» Input data

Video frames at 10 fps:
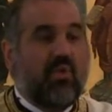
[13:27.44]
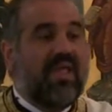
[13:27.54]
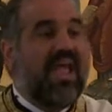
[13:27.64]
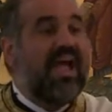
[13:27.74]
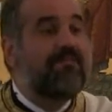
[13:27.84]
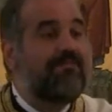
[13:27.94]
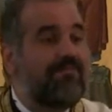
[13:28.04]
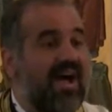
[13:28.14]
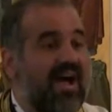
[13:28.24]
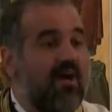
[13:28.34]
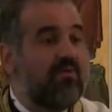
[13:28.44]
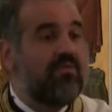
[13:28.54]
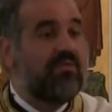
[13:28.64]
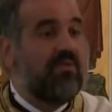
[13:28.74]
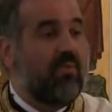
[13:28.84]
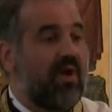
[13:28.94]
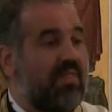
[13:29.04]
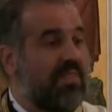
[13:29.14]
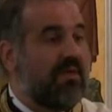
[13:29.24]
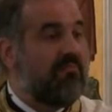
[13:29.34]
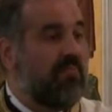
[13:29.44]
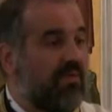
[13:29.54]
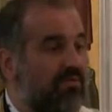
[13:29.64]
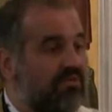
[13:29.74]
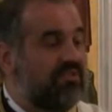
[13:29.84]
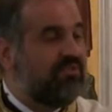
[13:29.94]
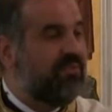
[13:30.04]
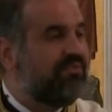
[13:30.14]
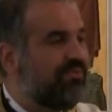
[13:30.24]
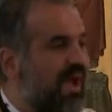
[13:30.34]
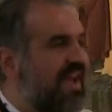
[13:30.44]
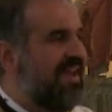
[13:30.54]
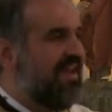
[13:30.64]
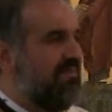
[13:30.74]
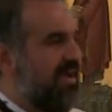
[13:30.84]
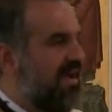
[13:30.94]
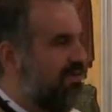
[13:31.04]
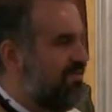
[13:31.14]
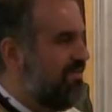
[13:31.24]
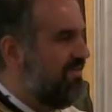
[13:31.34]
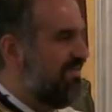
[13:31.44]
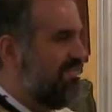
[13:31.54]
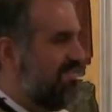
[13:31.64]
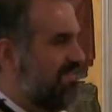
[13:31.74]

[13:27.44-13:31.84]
we have found the one that Moses was writing about.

» Exercise details
The response has to be an exact copy of all the data, pictures excluded.

» Expected answer
Video frames at 10 fps:
[13:27.44]
[13:27.54]
[13:27.64]
[13:27.74]
[13:27.84]
[13:27.94]
[13:28.04]
[13:28.14]
[13:28.24]
[13:28.34]
[13:28.44]
[13:28.54]
[13:28.64]
[13:28.74]
[13:28.84]
[13:28.94]
[13:29.04]
[13:29.14]
[13:29.24]
[13:29.34]
[13:29.44]
[13:29.54]
[13:29.64]
[13:29.74]
[13:29.84]
[13:29.94]
[13:30.04]
[13:30.14]
[13:30.24]
[13:30.34]
[13:30.44]
[13:30.54]
[13:30.64]
[13:30.74]
[13:30.84]
[13:30.94]
[13:31.04]
[13:31.14]
[13:31.24]
[13:31.34]
[13:31.44]
[13:31.54]
[13:31.64]
[13:31.74]

[13:27.44-13:31.84]
we have found the one that Moses was writing about.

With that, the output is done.